Lisas y albures (Liza aurata / Liza ramada / Liza saliens / Chelon labrosus / Mugil cephalus).

Sardina (Sardina pichardus).
Características:

De cuerpo alargado, de aspecto claramente fusiforme,  y cabezas potentes y redondeadas nuestras lisas y albures pueblan todos los entornos semisalobre y  litorales de nuestras costas y marismas.

Con comprobada capacidad eurihalina, propiedad que les permite transitar desde zonas saladas a semisalobres o incluso mayoritariamente dulces, no es nada extraño encontrar remontando algunas de sus especies los cauces de nuestros ríos.

Cinco son las especies presentes de la familia de los mugílidos en nuestro rico entorno. El chelón o corcón (chelon labrosus),  afín siempre a puertos y muelles; la lisa dorada o busel (liza aurata) con su característica macha amarilla, objeto de búsqueda permanente por el valor de sus huevas con artes que se pierden en el principio de los tiempos como la tarraya o tarraya; el autentico albur (liza ramada), capaz de remontar sin mayor problemas ríos de cauces dulces;  la galúa (liza saliens), dueña de una característica macha cobriza con tonos de oro viejo en su opérculo y, por ultimo,  el múgil, capitán o serranillo (mugil cephalus), gigante de la familia con sus 75 centímetros.

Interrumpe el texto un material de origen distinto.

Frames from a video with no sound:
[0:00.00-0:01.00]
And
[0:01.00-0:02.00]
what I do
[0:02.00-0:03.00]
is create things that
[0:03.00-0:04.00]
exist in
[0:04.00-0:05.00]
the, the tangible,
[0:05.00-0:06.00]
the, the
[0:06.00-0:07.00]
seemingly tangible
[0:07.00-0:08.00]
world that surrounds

• Conservación y mantenimiento:

Dependiendo de su uso habremos de ser rápidos y cuidadosos sí, nuestra pretensión, es la de utilizarlas como cebo vivo. Imponiéndose, para estos casos, el uso de un pequeño vivero proviso de un aireador que nos provea de la suficiente oxigenación.

Aún así, y debido a lo delicado de su conservación muchos optan por la captura previa del cebo en el mismo puesto, o pocas horas antes de la propia jornada, evitando el  inconveniente posterior de un mantenimiento siempre tan delicado.

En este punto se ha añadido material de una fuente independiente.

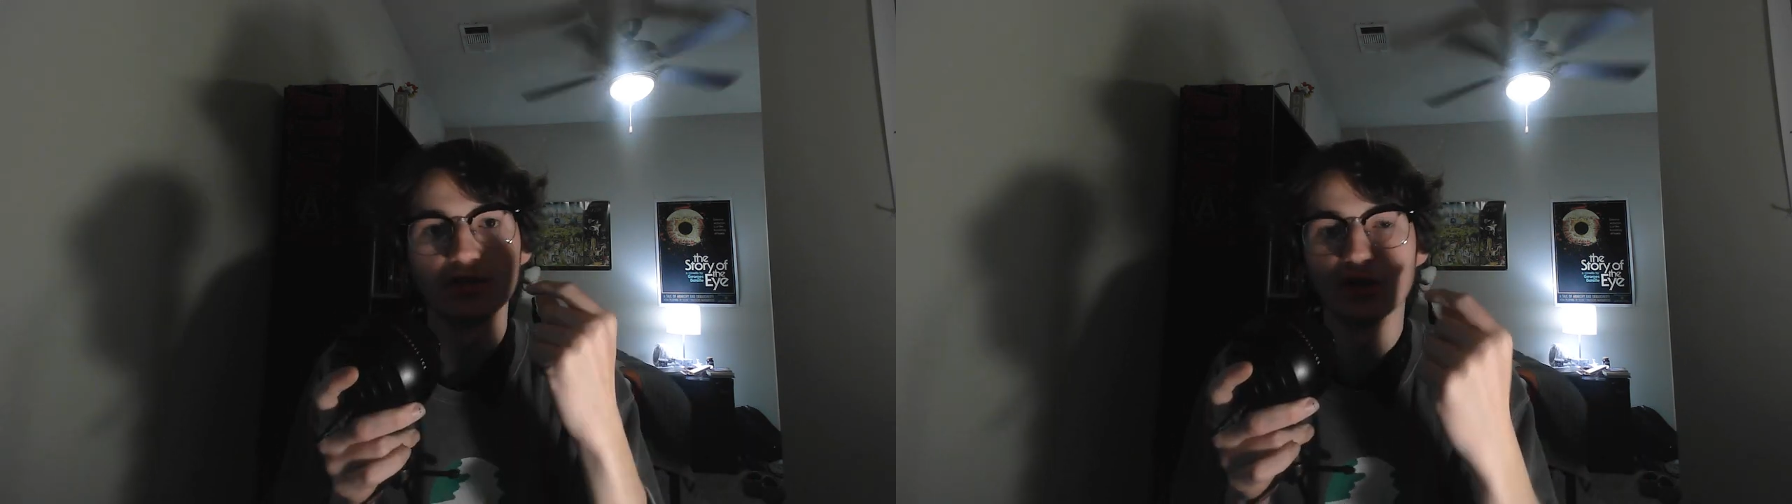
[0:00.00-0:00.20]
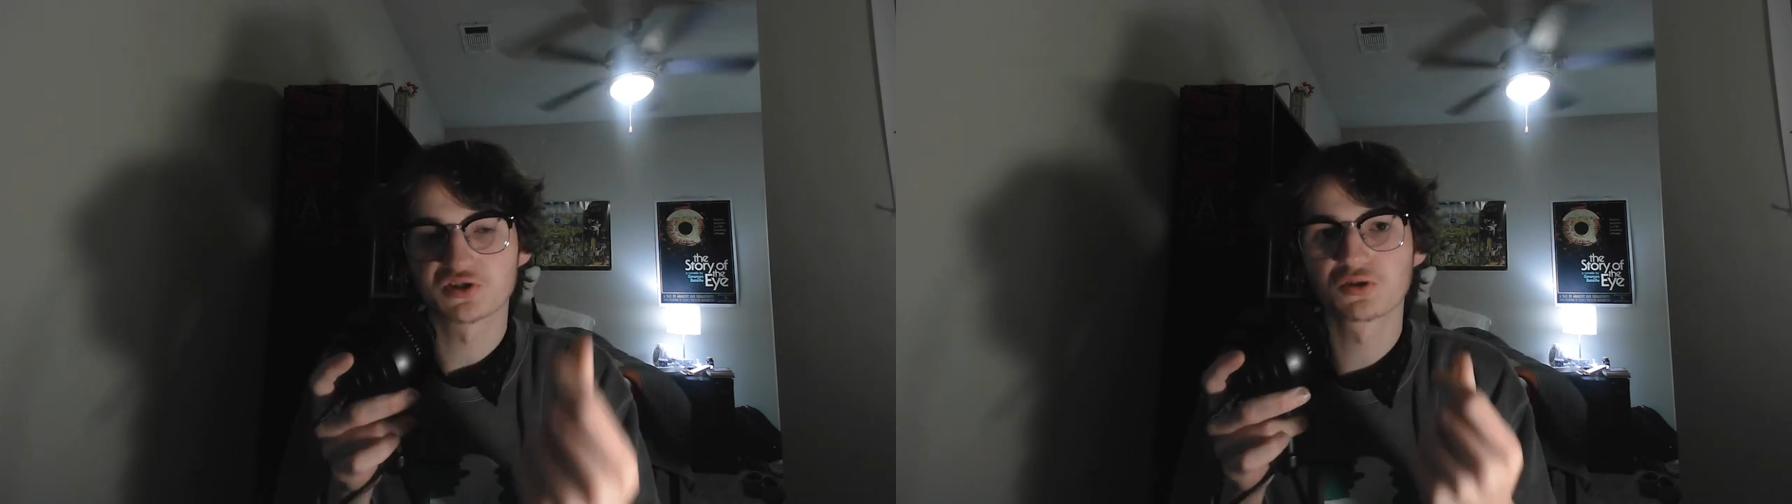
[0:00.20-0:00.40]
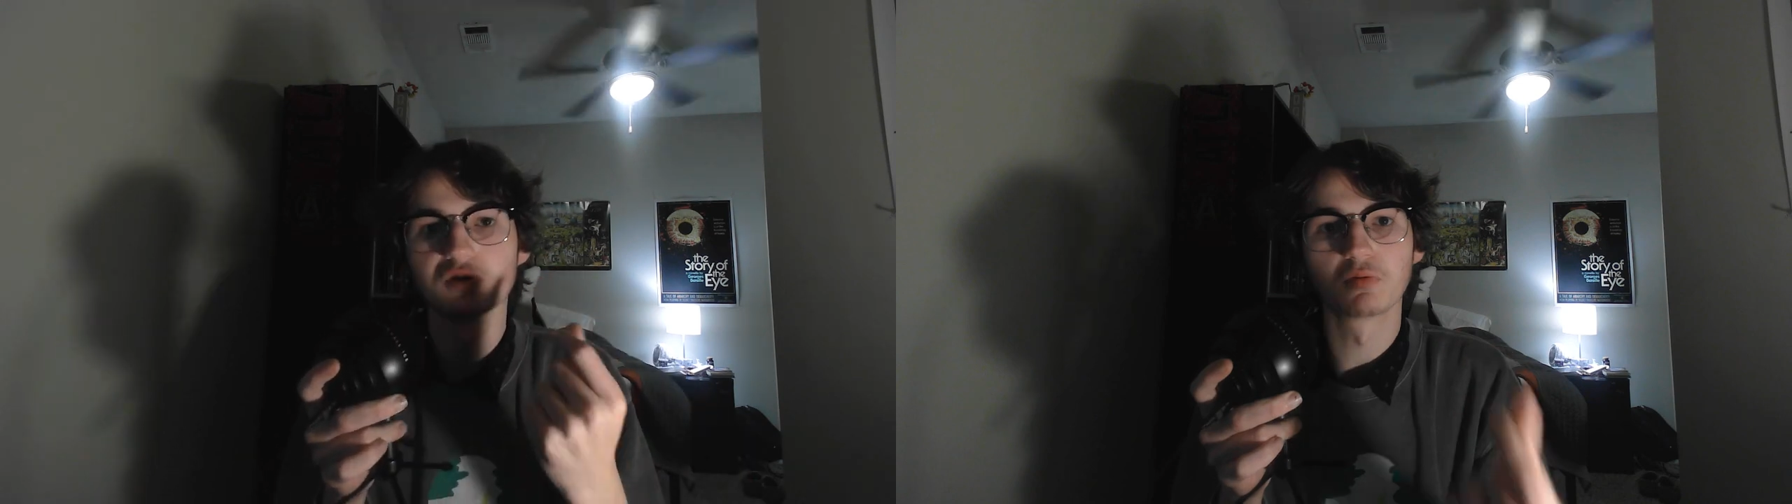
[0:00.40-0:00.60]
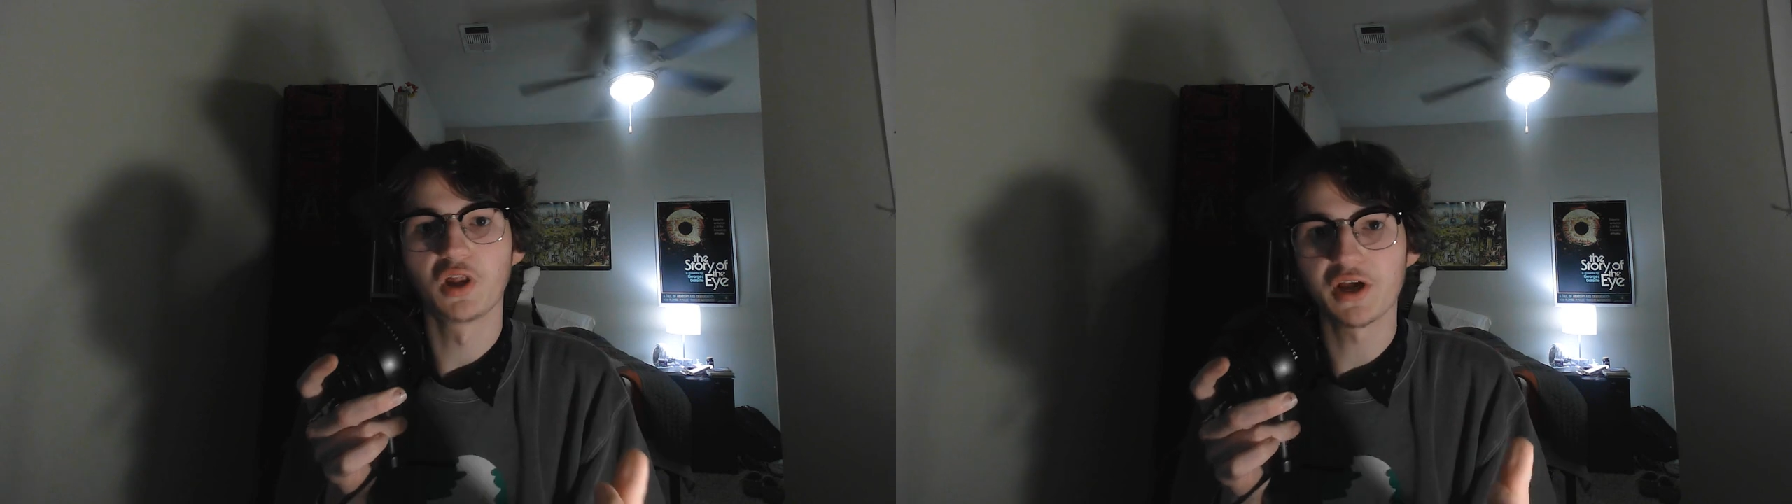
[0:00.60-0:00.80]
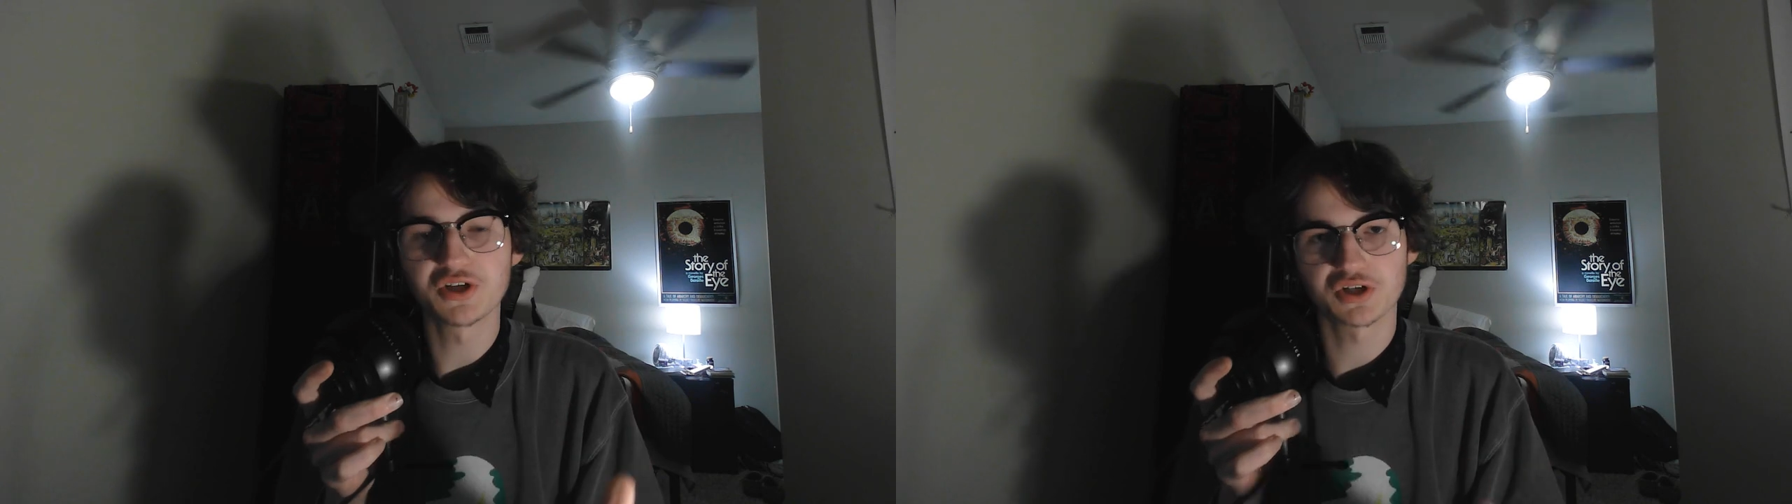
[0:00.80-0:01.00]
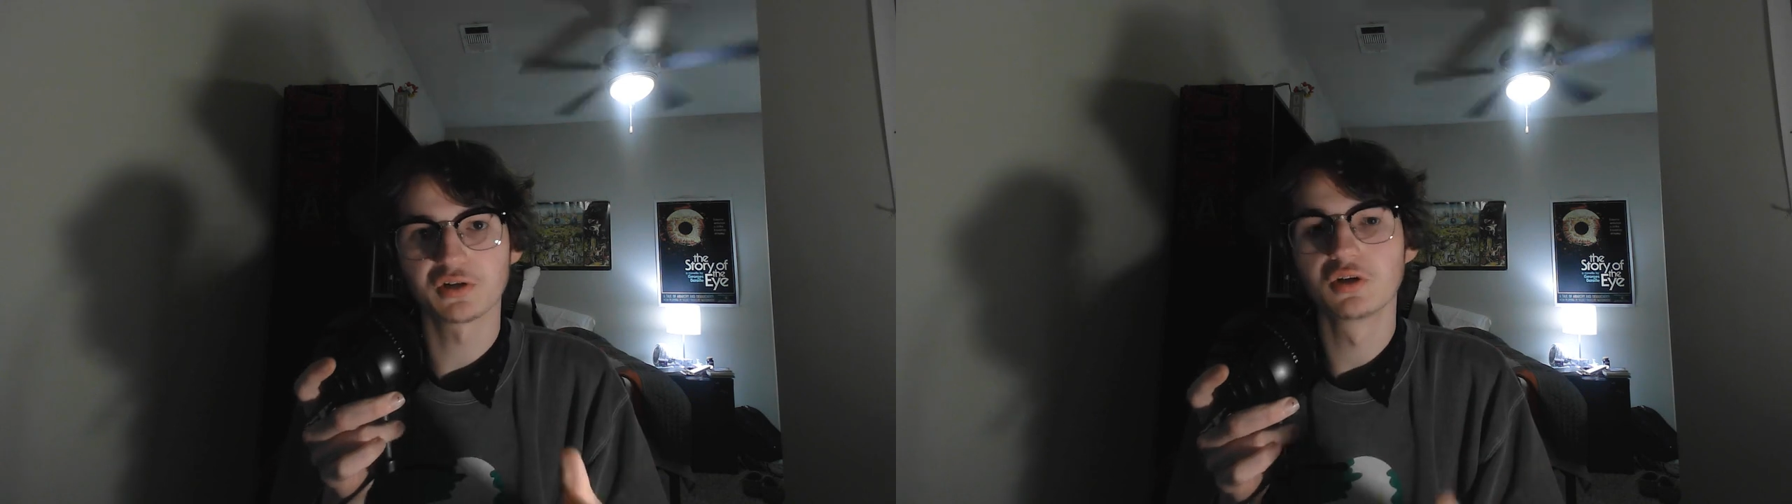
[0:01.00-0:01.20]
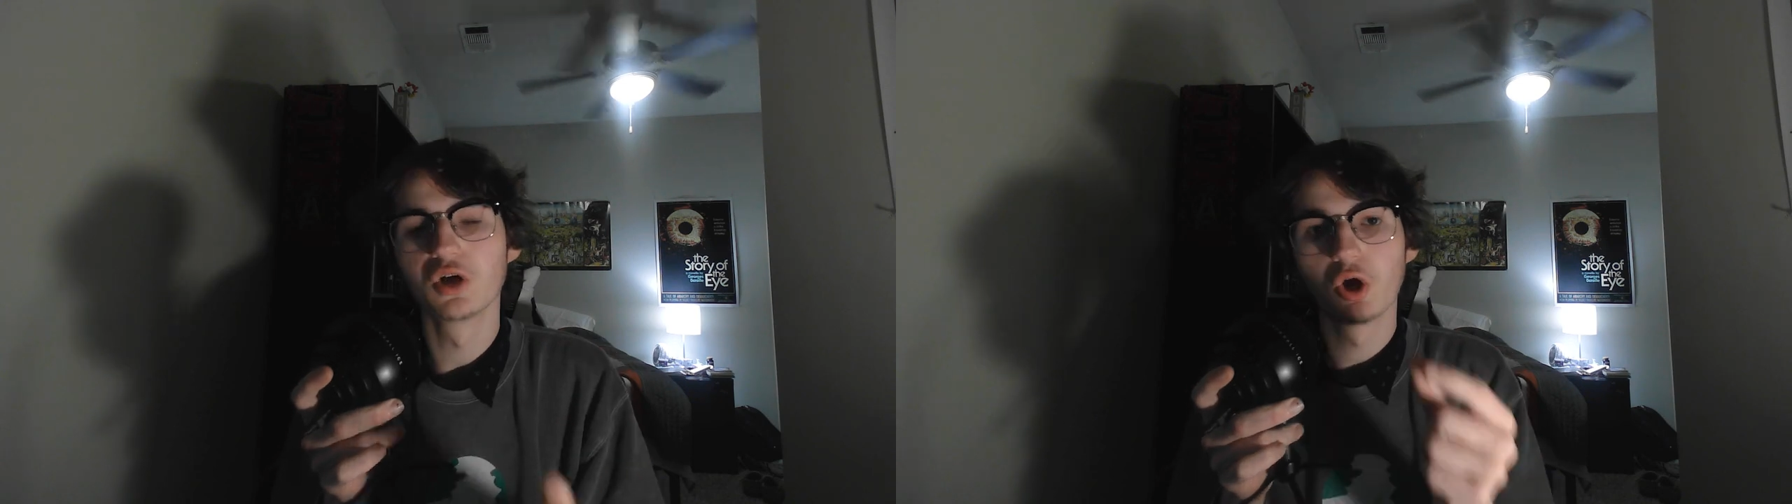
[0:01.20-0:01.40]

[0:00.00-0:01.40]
an external relation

No obstante,  y aunque no se lleguen a conservar vivas, las lisas frescas son un esplendido cebo que podremos aprovechar para tentar numerosas especies.

• Disponibilidad:

Normalmente presentes todo el año en mercado local y pescaderías para consumo humano provenientes, en gran parte, de la producción masiva generada en piscifactorías y granjas piscícolas.

Evidentemente estos ejemplares, alimentados de forma artificial mediante piensos y sometidos a procesos farmacológicos y químicos con objeto de evitar plagas y enfermedades, poco pueden compararse con los procedentes de la captura artesanal y, mucho menos, con aquellos obtenidos por nosotros mismos a pie de orilla.